Model review, gemini-exp-1114

Some people will have had an opportunity to test the quality of gemini-exp-1114 by now. I had some initial thoughts here: How is new Gemini EXP [1114] model different from the regular 1.5 pro? - #2 by OrangiaNebula and with more testing, I have some more thoughts to share, and obviously welcome feedback from fellow developers.

Things that seem broken:
Video is apparently broken: I only get Internal error in AI Studio when presenting the model with a 35 second clip with the prompt “Describe how this video was made and briefly what it depicts.”. That same video and prompt works for all the Gemini 1.5 (Pro, flash, 001, 002 and even Gemini 1.5 Pro Experimental 0801). This is probably a bug. If someone else has managed to get a video processed by gemini-exp-1114 in AI Studio, please say so.

Things that work well:
The model exhibits superior quality when compared to the other Gemini so far, with very few exceptions. It can handle problems that have stymied the other Gemini because it has superior self-evaluation and proceeds with alternative solution templates if the current solution template isn’t working. Tip: you can significantly enhance the model quality by giving the model in the prompt actionable solution evaluation criteria. For example, in a scenario where a function is to be determined, you might add to the prompt ‘Because of (put the reason here), eligible solutions will asymptotically converge towards 1 for t->∞’. The model will use the criteria you provided to quickly eliminate wrong solutions, and will then move on to the next solution template to try out faster.

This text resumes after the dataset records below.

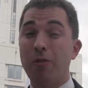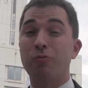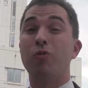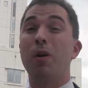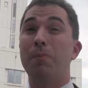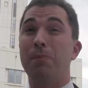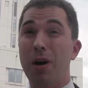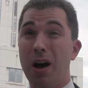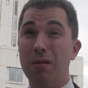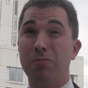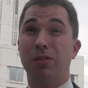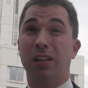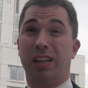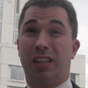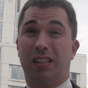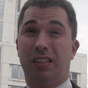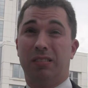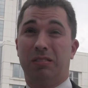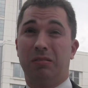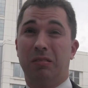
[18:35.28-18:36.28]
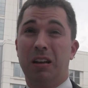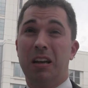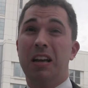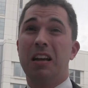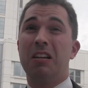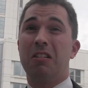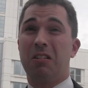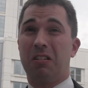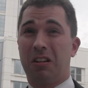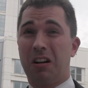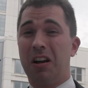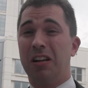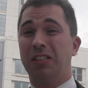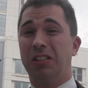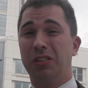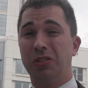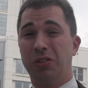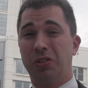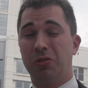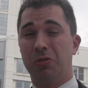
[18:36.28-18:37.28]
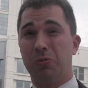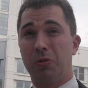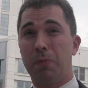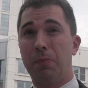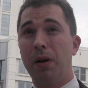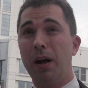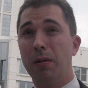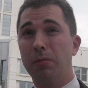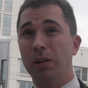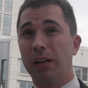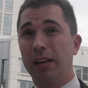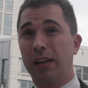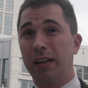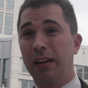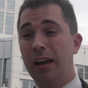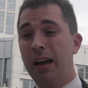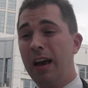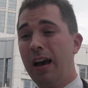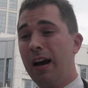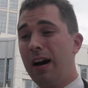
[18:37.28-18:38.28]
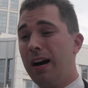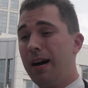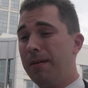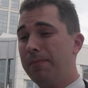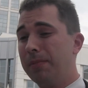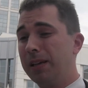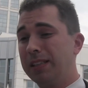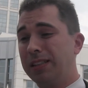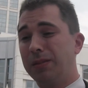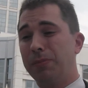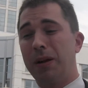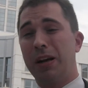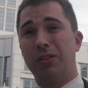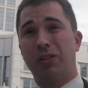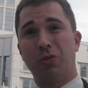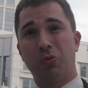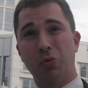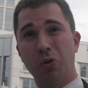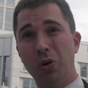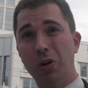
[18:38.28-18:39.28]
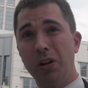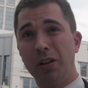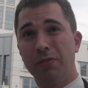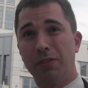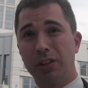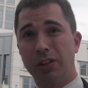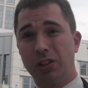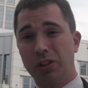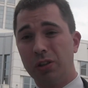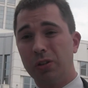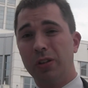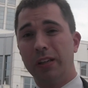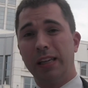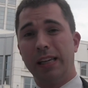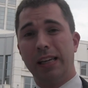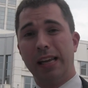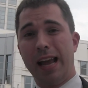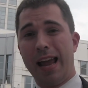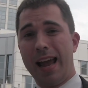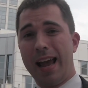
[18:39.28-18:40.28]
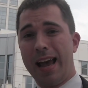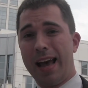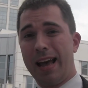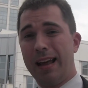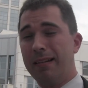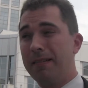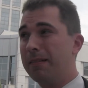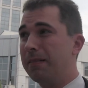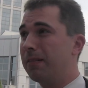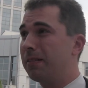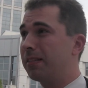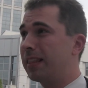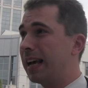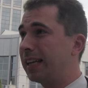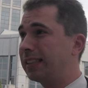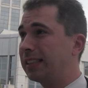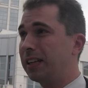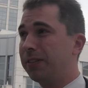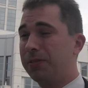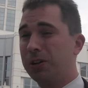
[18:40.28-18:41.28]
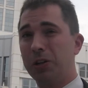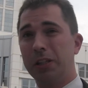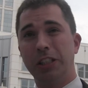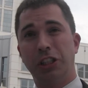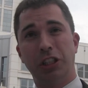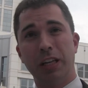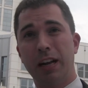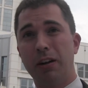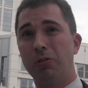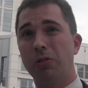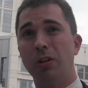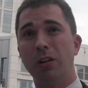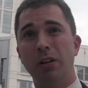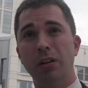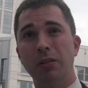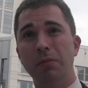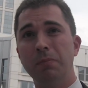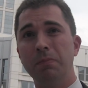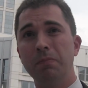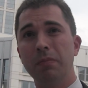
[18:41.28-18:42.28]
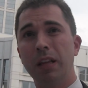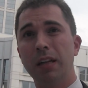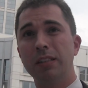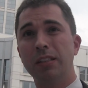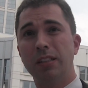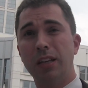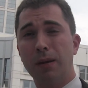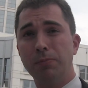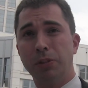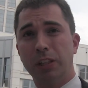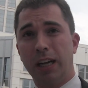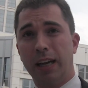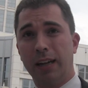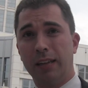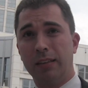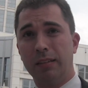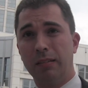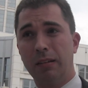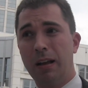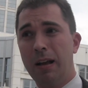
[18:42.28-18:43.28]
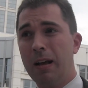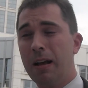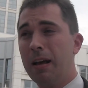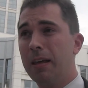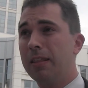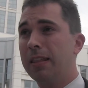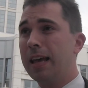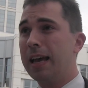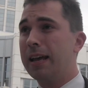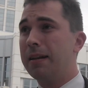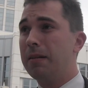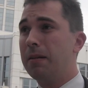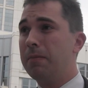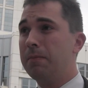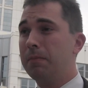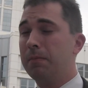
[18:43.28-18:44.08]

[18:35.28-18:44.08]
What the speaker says: republic, in our constitutional republic. It's about the role of the jury, and that's a very general subject that,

Where Google might go astray:
The quality of the model improves with the amount of time it is given to try out solutions. That is what test-time (or some call it inference-time) scaling research has shown. Based on my testing, gemini-exp-1114 is given one minute of think time. That’s enough to make gemini-exp-1114 the highest quality Gemini so far, and it’s not enough time for many problems that the model could have handled if it had been given more time to try things out. I very much understand that more thinking time means less throughput and it comes at a cost. It is clear to me at least that one minute isn’t enough to get the model to awe-inspiring quality. Besides, giving the model more inference time isn’t a guarantee that it will find the solution to the task presented to it. I think it will take a creative approach to billing, with a user option (possibly set in google.generativeai.GenerationConfig) to choose between (a) extended inference time, with user specified time limit, billed at a higher rate or billed by the think-minute or (b) default behavior with the current 60s limit. That way, people concerned about billing cost will get a better but not spectacularly better model, and people with actual difficult problems will have the option to give them to the model to solve. Where Google might go astray is, initially picking a generous inference-time time limit, and a few weeks or months down the road throttling it to a lower level because the data center cost is spiraling. That would be a sure fire way to lose customers.

3 Likes

oh that’s Gemini 2.0 Pro

This behavior has been fixed: Video can now be processed as well.